THE TASK -> Return, from the listing that follows, each line containing the word "frames".

++++++

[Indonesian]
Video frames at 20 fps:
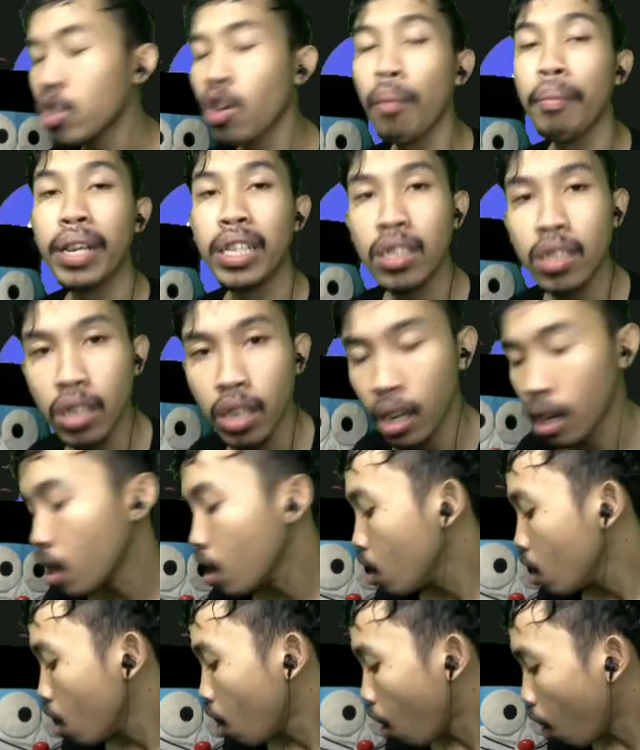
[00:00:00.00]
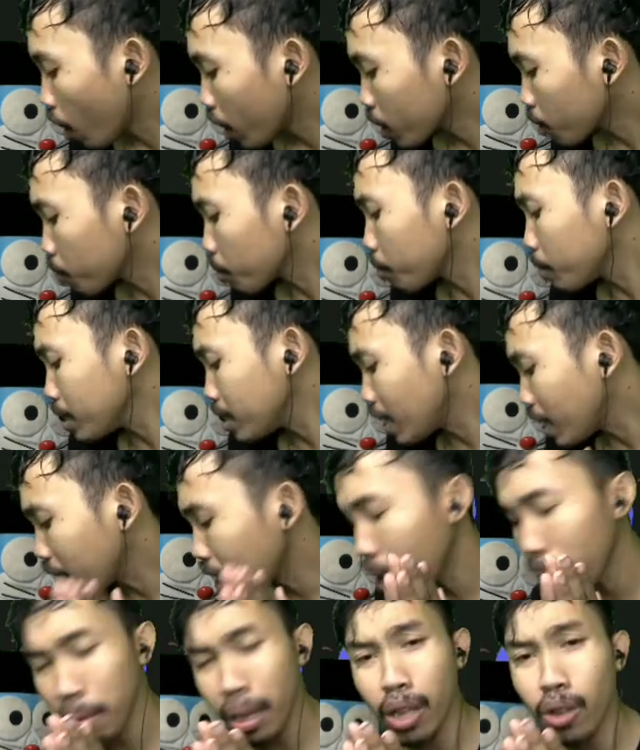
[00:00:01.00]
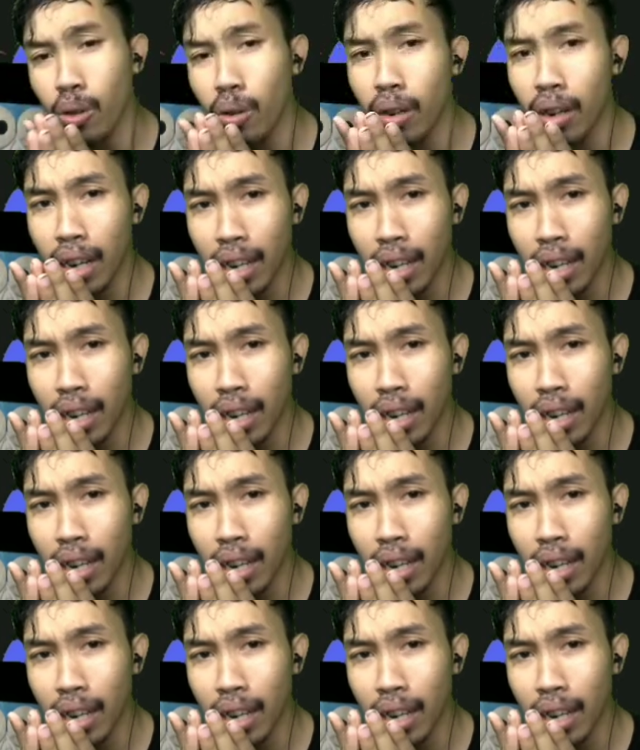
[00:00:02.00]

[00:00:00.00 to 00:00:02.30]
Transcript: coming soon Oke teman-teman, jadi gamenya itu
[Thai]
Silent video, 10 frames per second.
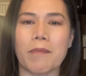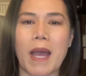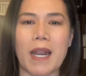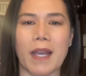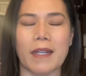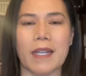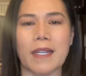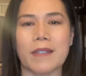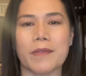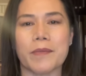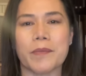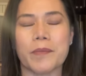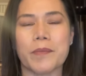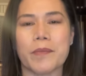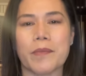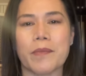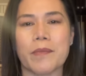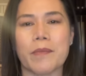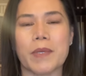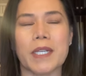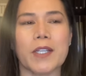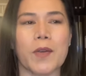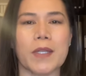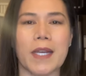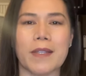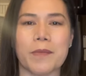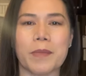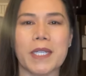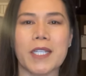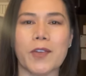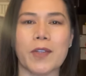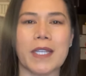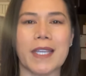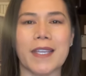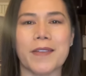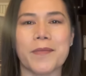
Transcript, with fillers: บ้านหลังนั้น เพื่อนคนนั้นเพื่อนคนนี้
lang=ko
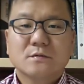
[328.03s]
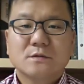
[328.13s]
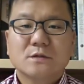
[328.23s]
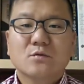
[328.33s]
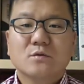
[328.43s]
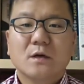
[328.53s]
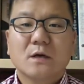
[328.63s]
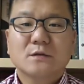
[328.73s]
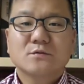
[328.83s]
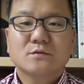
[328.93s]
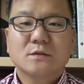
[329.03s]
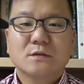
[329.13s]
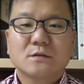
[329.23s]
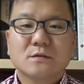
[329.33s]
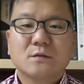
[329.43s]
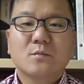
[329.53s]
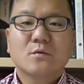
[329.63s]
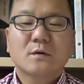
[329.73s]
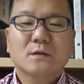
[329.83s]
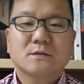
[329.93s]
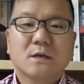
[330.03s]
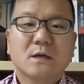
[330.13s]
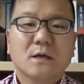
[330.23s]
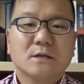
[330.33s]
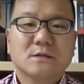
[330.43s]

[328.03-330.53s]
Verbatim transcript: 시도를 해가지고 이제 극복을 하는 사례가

++++++

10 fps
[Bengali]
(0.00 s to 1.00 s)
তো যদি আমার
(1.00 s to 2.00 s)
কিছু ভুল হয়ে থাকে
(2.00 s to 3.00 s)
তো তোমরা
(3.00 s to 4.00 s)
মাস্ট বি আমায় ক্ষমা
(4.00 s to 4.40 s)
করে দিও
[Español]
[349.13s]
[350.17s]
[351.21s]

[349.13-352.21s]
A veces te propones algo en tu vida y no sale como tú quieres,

++++++

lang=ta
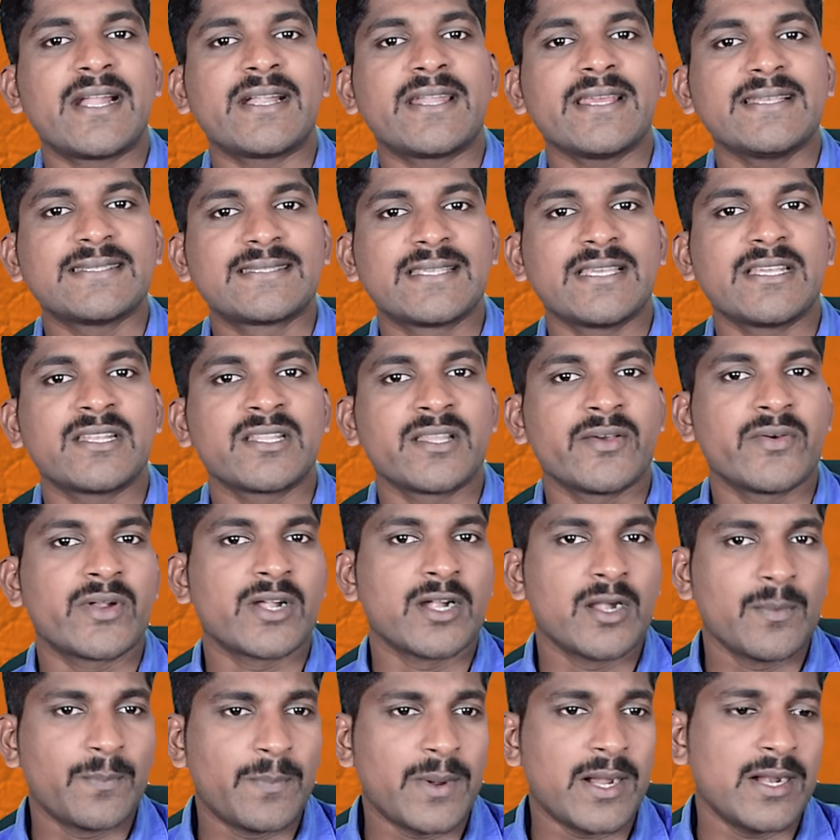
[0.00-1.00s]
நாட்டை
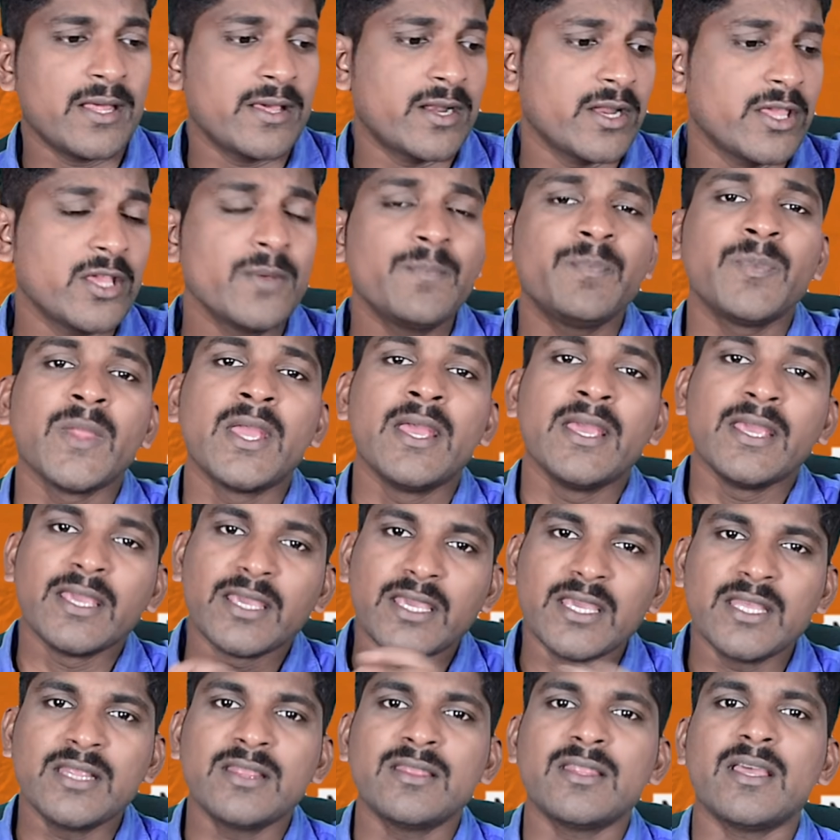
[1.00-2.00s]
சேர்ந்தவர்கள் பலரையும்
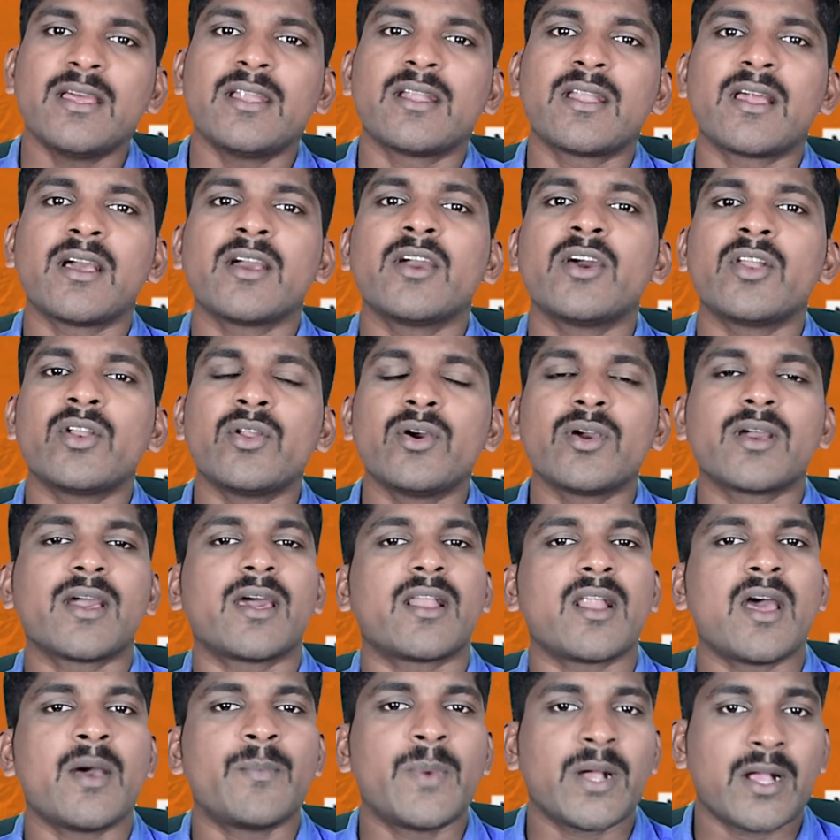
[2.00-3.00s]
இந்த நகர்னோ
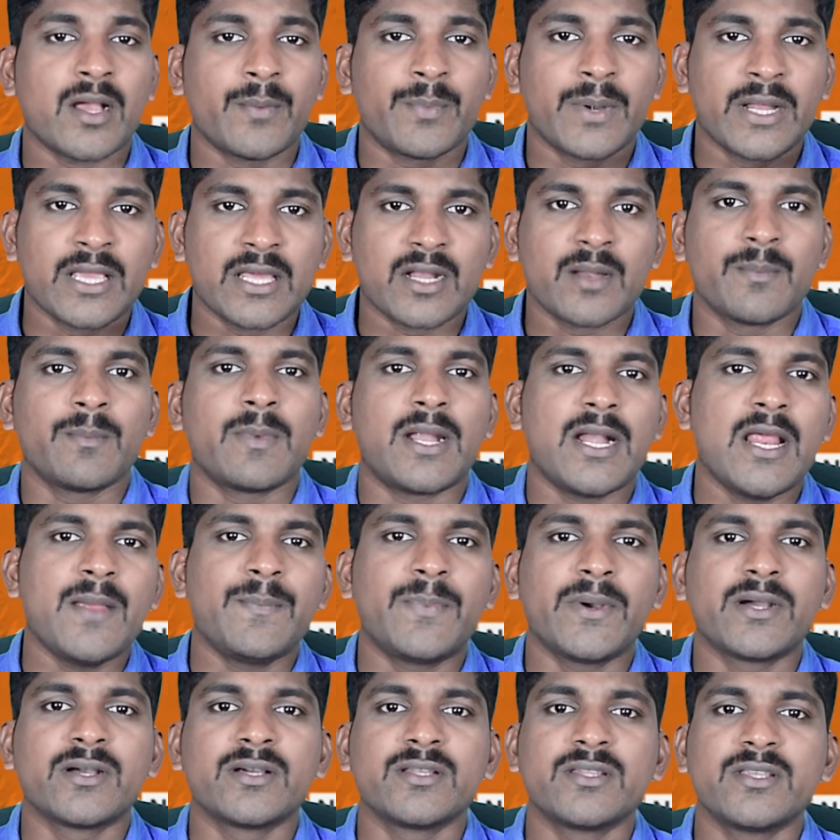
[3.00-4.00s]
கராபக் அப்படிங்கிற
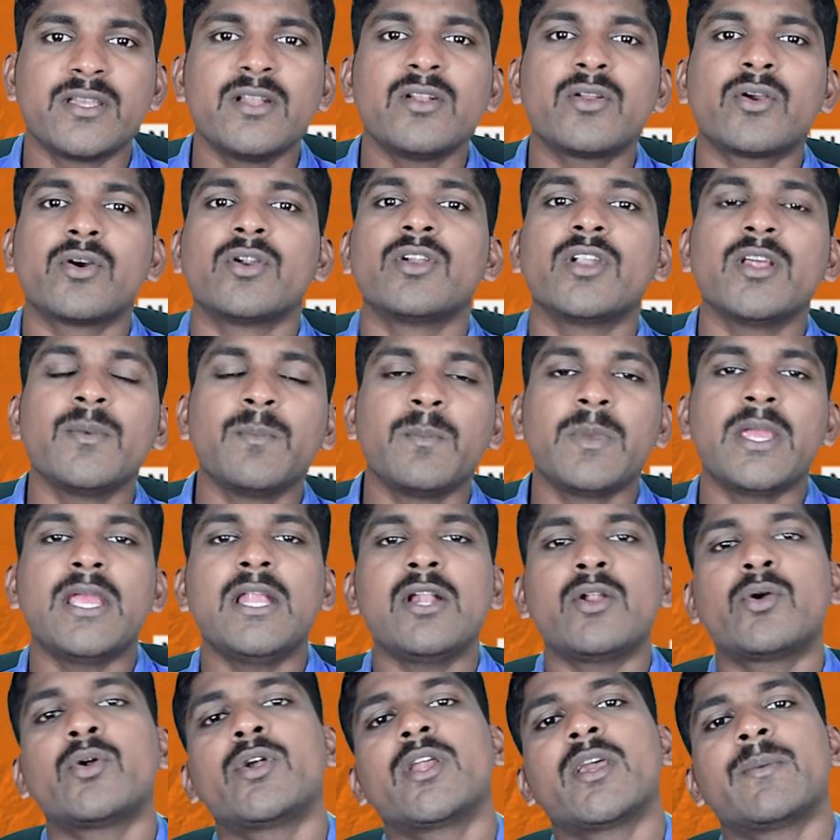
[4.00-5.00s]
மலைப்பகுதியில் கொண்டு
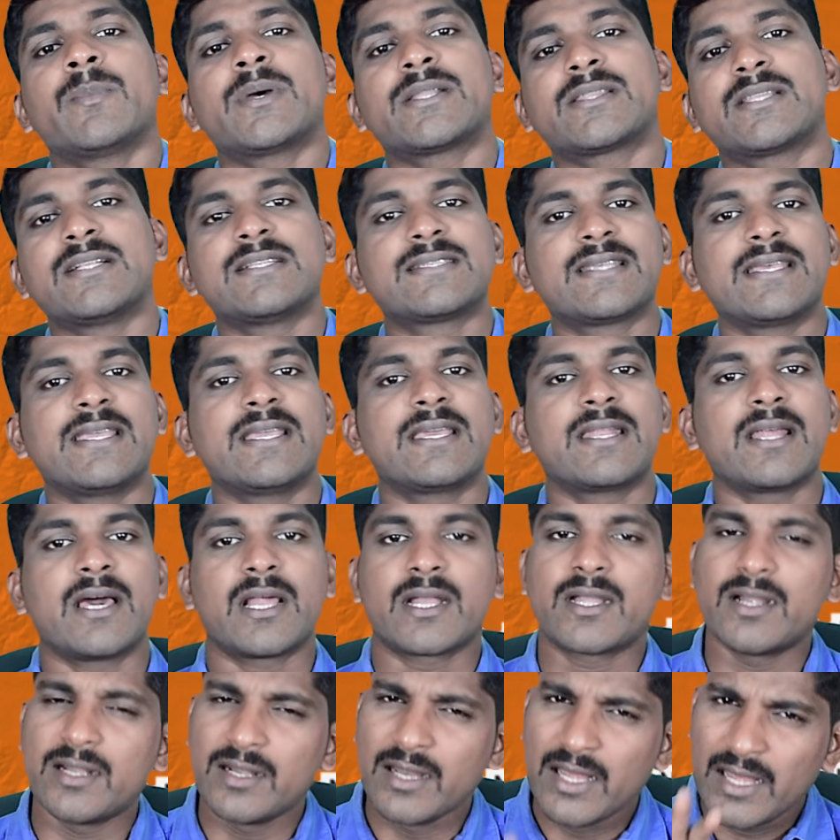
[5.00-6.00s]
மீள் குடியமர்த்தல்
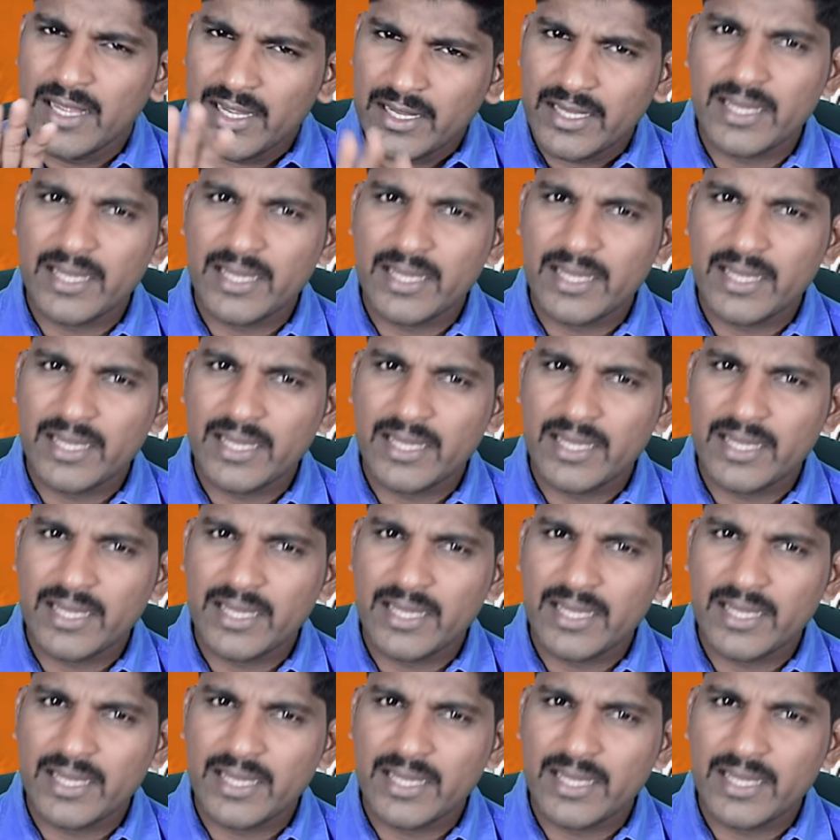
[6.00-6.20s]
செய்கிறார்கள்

++++++

RESULT ->
Video frames at 20 fps:
Silent video, 10 frames per second.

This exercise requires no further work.